» Data under study
★ ★ ★ ★ ★
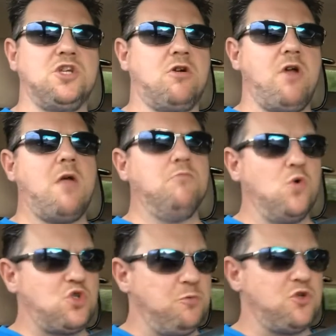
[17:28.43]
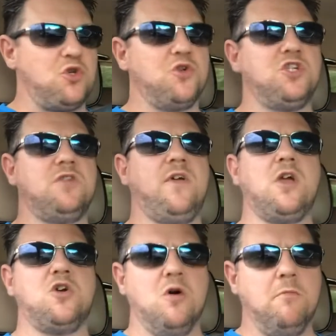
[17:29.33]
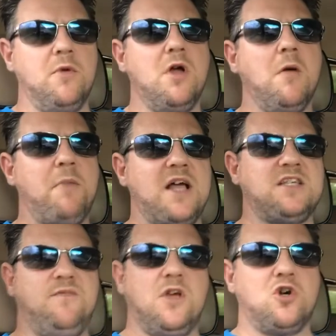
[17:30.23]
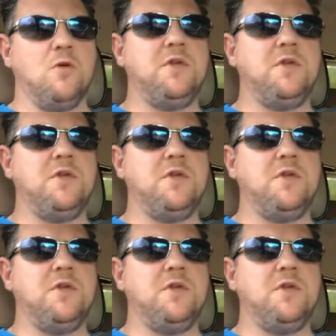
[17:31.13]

to create multiple sources of income, passive income.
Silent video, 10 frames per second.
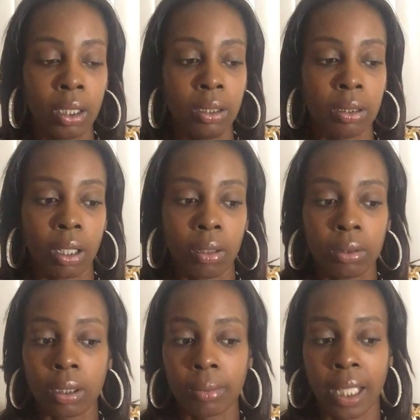You know,
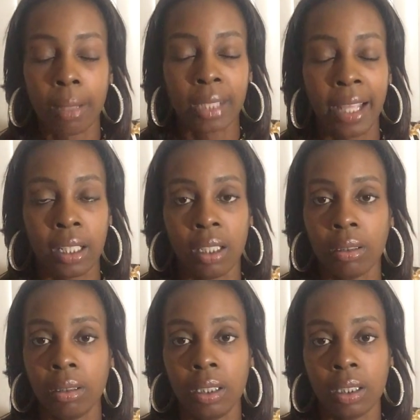sometimes I get
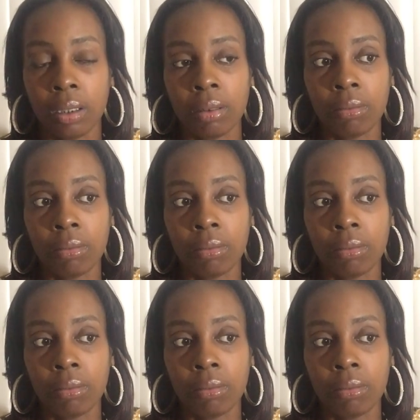in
★ ★ ★ ★ ★
Copy the data word for word and omit every picture.

» Exercise answer
[17:28.43]
[17:29.33]
[17:30.23]
[17:31.13]

to create multiple sources of income, passive income.
Silent video, 10 frames per second.
You know,
sometimes I get
in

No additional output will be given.